Well, I think that for the square longest ellipse inside is its incircle. Possibly, I may even prove it, though the proof is too long and technical for the comment. –  Fedor Petrov Dec 17 '13 at 17:11

1 Answer 1

I believe the answer is no. The example I have in mind is a rectangle ABCD where $|AB|=|CD|=1$ and $|BC|=|AD| = T$ where $T$ is some large parameter.

Now, I haven't calculated the optimal ellipse in here, but the 2 extreme ones seem to be the diagonal with multiplicity 2, and the stretched circle (i.e. the ellipse with major axis lengths 1 and $T$). Both of these have length $2T+O(T^{-1})$.

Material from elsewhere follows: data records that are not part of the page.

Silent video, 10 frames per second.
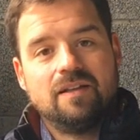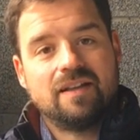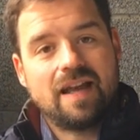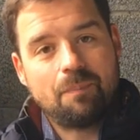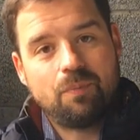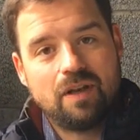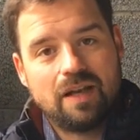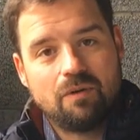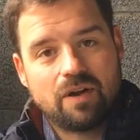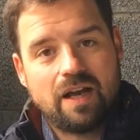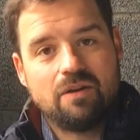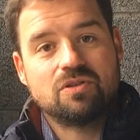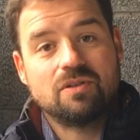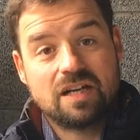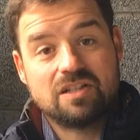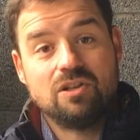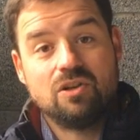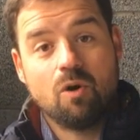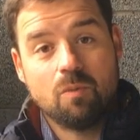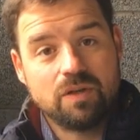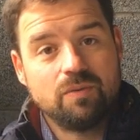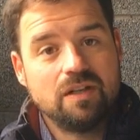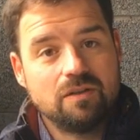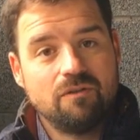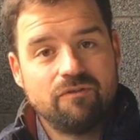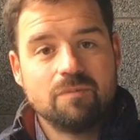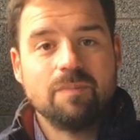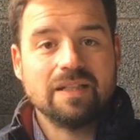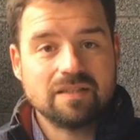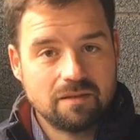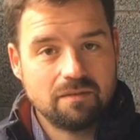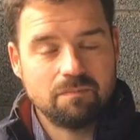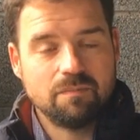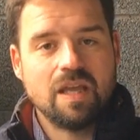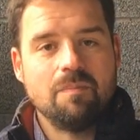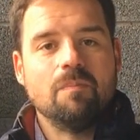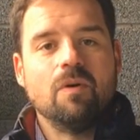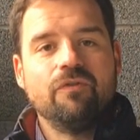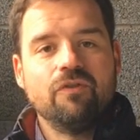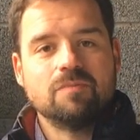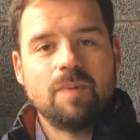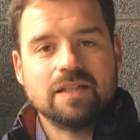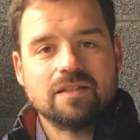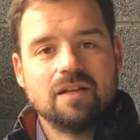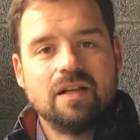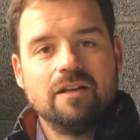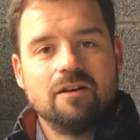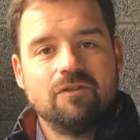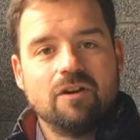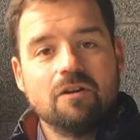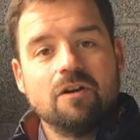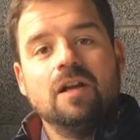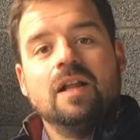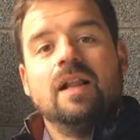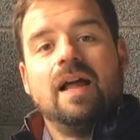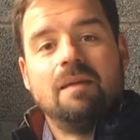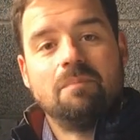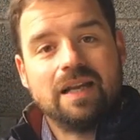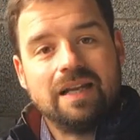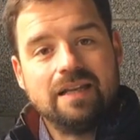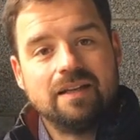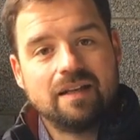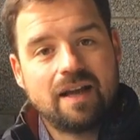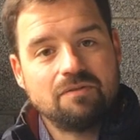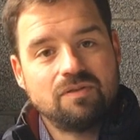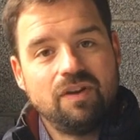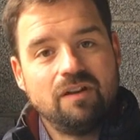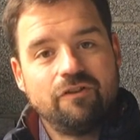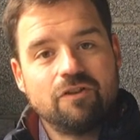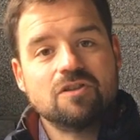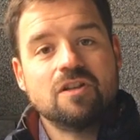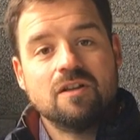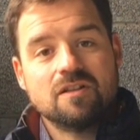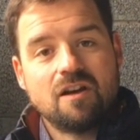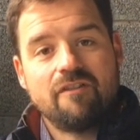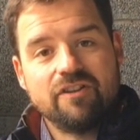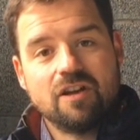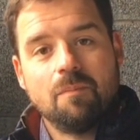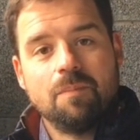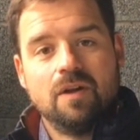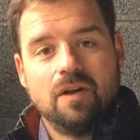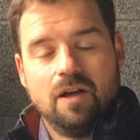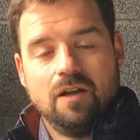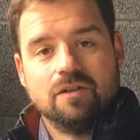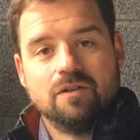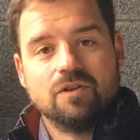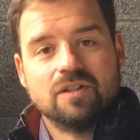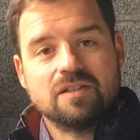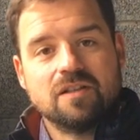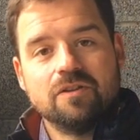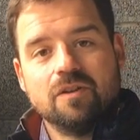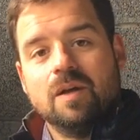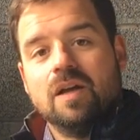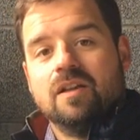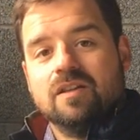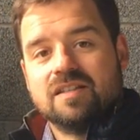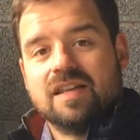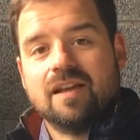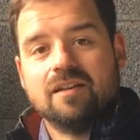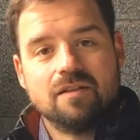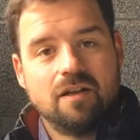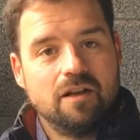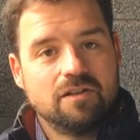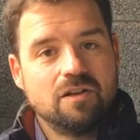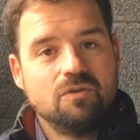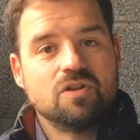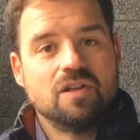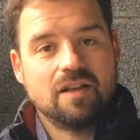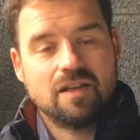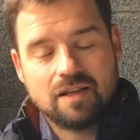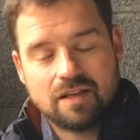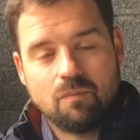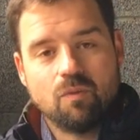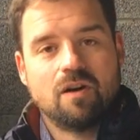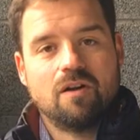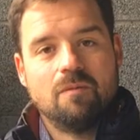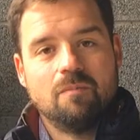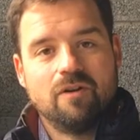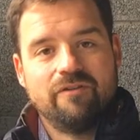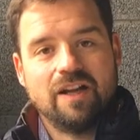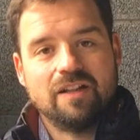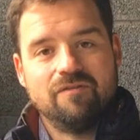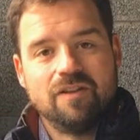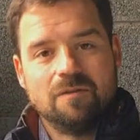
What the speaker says: The gap will allow cows to actually dung between the 2 footbaths, keeping both footbaths cleaner for longer, and by cleaning the cow's feet first, softening up the dirt that's on them, the second solution can work more effectively.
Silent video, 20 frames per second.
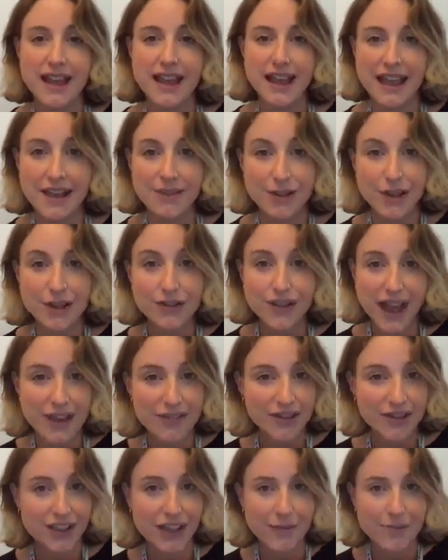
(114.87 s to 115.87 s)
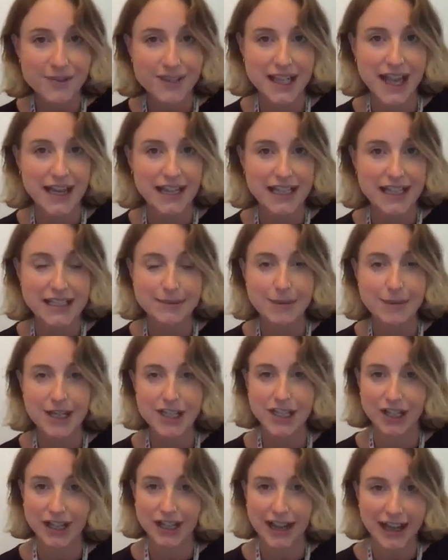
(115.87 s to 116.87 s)
If you've ever come to any
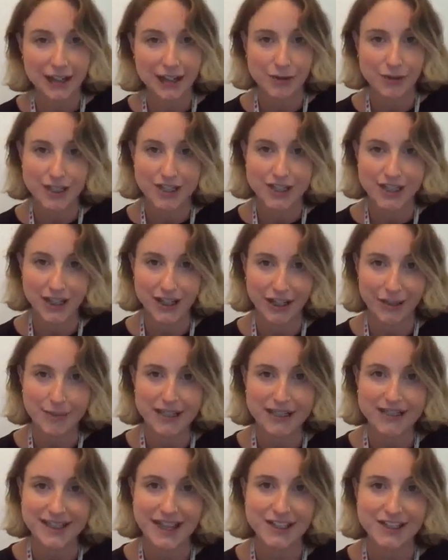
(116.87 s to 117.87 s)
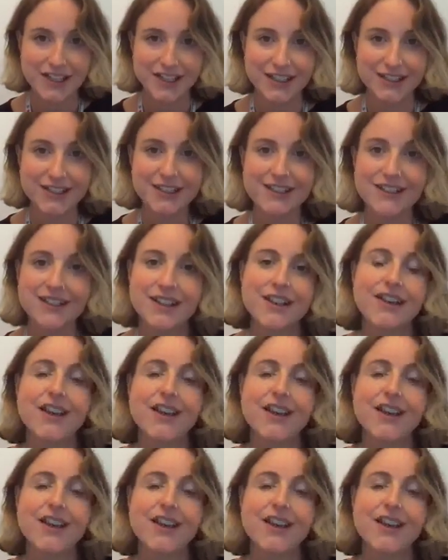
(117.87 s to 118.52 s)
speech and language therapy sessions,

EDIT: This is false it turns out. The stretched circle has slightly higher length, so this might not work

Now consider a parabola whose vertex is at the midpoit of $AB$ and which passes through $C$ and $D$. This is just $y=4Tx^2$ for $\frac{-1}2\leq x\leq \frac12$ . Half of its length is $$\int_{t=0}^{\frac12} \sqrt{1+64T^2t^2}dt=(8T)^{-1}\int_{t=0}^{4T}\sqrt{1+t^2}dt$$ and thanks to Wolfram alpha, I'm not too lazy to compute this:

$$(16T)^{-1}\left(4T\sqrt{16T^2+1}+\sinh^{-1}(4T)\right)=T+\frac{\sinh^{-1}(4T)}{16T}+O(T^{-1})$$

While $\sinh^{-1}(4T)$ grows very slowly (logarithmically) it does got to infinty. So the Parabola seems to do better in this case.

Proof by "the other ellipses probably don't do better!"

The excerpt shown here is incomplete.